I was going to add /exactly/ that type of comment until I realised that ws
had beat me to it. Being permissive is not necessarily a good thing.
Systems to which downtime can be critical (let alone quirks) cannot afford
to operate with lenient policies. Incidently, I wrote something along this
line earlier this morning in the thread titled "What's running on a
Googller's PC". To quote:
Q __/ [ Drakazz ] on Tuesday 09 May 2006 22:58 \__
Q > GNU/Linux is not somehow protecting you from viruses. It's just the
Q > thing that Windows is used more and people who are unfamiliar with
Q > computers will fail due their lack of knowledge about computers, which
Q > usually causes them to accidentaly download viruses etc.
Q > There are viruses on UNIXes too, but they are not that well known.
Q I partially disagree with the part where you argue that "GNU/Linux is not
Q somehow protecting you from viruses". While it does not actively
Q protecting the user from viruses, it protects the user from his/herself
Q by making it harder for unauthorised code (e.g. viruses) to penetrate the
Q system.
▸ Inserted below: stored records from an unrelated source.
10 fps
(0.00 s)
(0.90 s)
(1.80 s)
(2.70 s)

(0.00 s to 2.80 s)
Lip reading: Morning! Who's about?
The click-to-execute approach, for example, is too lenient. I
Q could say much more on that.
>> On the other hand, Linux makes it almost mindlessly easy to do things
>> such as backing up and restoring critical items, so when you do nuke
>> the neighbourhood, you can rebuild fairly quickly as a rule.
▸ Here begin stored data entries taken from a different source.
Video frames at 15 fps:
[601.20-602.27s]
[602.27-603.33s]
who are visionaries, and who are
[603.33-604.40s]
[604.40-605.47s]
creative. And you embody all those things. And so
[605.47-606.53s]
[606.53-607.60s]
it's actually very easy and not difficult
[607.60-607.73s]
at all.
> And it *does* pretty much make sure you can't blame the mess on
> others. ;-)
I strongly agree with Kelsey as I have been down the alley of mistakenly
losing some settings (could happen in /any/ platform) and being able to
restore them from ".<app-name>". "Everything is a file" is a darn good
ideaology, to this date. It also makes it easier to deploy clusters with
the same behaviour, but without creating images.